Will this capability replacement also allow the processing of data1 with timestamp 6 at some frontiered operator downstream after worker step?

Or do I need to also downgrade capability 7 to cause data1 with timestamp 6 to process?

cap = cap.delayed(&RootTimestamp::new(8));

[frankmcsherry]

I didn't get if this will also inform the system about timestamps 6 also not being sent anymore.

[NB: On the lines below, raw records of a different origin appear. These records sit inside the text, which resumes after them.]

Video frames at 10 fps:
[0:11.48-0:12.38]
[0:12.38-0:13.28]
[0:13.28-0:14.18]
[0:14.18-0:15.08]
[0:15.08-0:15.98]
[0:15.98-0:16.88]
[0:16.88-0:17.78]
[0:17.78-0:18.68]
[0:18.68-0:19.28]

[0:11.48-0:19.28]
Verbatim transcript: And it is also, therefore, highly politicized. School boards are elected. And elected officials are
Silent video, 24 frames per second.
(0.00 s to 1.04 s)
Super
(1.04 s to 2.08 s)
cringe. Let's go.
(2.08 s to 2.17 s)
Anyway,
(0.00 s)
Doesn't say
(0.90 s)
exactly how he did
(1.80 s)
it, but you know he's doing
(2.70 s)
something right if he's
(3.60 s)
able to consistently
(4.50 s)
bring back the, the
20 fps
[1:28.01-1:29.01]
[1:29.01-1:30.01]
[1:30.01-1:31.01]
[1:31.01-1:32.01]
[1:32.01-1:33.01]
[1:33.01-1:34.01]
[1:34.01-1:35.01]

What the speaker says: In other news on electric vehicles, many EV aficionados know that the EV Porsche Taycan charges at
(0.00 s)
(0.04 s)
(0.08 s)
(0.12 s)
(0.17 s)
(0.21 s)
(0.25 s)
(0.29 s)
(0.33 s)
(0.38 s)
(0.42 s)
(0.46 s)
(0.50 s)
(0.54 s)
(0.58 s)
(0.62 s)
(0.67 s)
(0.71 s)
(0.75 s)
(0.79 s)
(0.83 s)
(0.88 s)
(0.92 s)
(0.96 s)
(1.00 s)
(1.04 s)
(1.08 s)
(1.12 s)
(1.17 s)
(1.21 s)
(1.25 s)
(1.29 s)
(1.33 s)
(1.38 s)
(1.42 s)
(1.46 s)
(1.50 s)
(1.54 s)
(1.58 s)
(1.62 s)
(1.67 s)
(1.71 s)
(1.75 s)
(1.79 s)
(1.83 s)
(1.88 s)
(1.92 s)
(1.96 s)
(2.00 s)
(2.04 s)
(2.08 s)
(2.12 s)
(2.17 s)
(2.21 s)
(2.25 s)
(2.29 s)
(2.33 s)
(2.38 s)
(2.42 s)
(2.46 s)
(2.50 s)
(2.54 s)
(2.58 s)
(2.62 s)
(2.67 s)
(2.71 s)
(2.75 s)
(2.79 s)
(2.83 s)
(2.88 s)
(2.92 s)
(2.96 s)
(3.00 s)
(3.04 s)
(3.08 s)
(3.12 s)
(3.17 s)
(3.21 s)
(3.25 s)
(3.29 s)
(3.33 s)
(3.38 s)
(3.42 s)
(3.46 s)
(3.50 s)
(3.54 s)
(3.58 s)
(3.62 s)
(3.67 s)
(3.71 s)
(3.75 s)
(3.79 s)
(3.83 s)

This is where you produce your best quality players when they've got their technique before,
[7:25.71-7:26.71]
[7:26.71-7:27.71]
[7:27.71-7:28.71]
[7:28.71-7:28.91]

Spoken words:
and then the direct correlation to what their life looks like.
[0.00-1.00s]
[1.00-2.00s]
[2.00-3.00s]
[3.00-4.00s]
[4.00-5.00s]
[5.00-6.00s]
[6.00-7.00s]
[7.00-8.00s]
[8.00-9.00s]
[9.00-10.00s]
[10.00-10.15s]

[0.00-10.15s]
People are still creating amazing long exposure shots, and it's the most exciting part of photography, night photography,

It will. Strictly speaking, it only informs the system that this capability is no longer able to produce timestamp 6, but if this is the only input capability that you have, when you advance from 5 to 7, you should see the output for 6. Let me know if that does not happen!

[rafaelcgs10]

It happens!

I managed to create an example of sending data out of order and advancing the frontier gradually:

extern crate timely;
extern crate timely_communication;

use std::collections::HashMap;
use std::println;
use timely::dataflow::channels::pact::Pipeline;
use timely::dataflow::operators::*;
use timely::progress::timestamp::RootTimestamp;
use timely_communication::Configuration;

use timely::dataflow::operators::{Operator, Probe};
use timely::dataflow::ProbeHandle;

fn main() {
    timely::execute(Configuration::Thread, |worker| {
        let mut probe = ProbeHandle::new();

        let (mut input, mut cap) = worker.dataflow(|scope| {
            let (input, stream) = scope.new_unordered_input();
            stream
                .inspect_batch(move |t, xs| {
                    for x in xs.iter() {
                        println!("streamed {} @ {:?}", x, t)
                    }
                })
                .unary_frontier(Pipeline, "batcher", |_capability, _info| {
                    let mut buffer = HashMap::new();

                    move |input, output| {
                        while let Some((time, data)) = input.next() {
                            buffer
                                .entry(time.retain())
                                .or_insert(Vec::new())
                                .push(data.take());
                        }

                        for (key, val) in buffer.iter_mut() {
                            if !input.frontier().less_equal(key.time()) {
                                let mut session = output.session(key);
                                for mut batch in val.drain(..) {
                                    for value in batch.drain(..) {
                                        session.give(value);
                                    }
                                }
                            }
                        }

                        buffer.retain(|_key, val| !val.is_empty());
                    }
                })
                .inspect_batch(move |t, xs| {
                    for x in xs.iter() {
                        println!("batched {} @ {:?}", x, t)
                    }
                })
                .probe_with(&mut probe);

            input
        });

        cap = cap.delayed(&RootTimestamp::new(0));

        input.session(cap.delayed(&RootTimestamp::new(2))).give(3);
        input.session(cap.delayed(&RootTimestamp::new(0))).give(0);
        input.session(cap.delayed(&RootTimestamp::new(5))).give(1);
        input.session(cap.delayed(&RootTimestamp::new(5))).give(2);

        worker.step();

        println!("Replaces initial cap by 4");
        cap = cap.delayed(&RootTimestamp::new(4));
        while probe.less_than(&RootTimestamp::new(4)) {
            worker.step();
        }

        println!("Replaces cap 4 by 5");
        cap = cap.delayed(&RootTimestamp::new(5));
        while probe.less_than(&RootTimestamp::new(5)) {
            worker.step();
        }

        println!("Replaces cap 5 by 7");
        cap = cap.delayed(&RootTimestamp::new(7));
        while probe.less_than(&RootTimestamp::new(7)) {
            worker.step();
        }

        println!("Finish");
    })
    .unwrap();
}

output:

streamed 3 @ (Root, 2)
streamed 0 @ (Root, 0)
streamed 1 @ (Root, 5)
streamed 2 @ (Root, 5)
Replaces initial cap by 4
batched 0 @ (Root, 0)
batched 3 @ (Root, 2)
Replaces cap 4 by 5
Replaces cap 5 by 7
batched 1 @ (Root, 5)
batched 2 @ (Root, 5)
Finish

I should dive more into Timely's implementation to see how this works.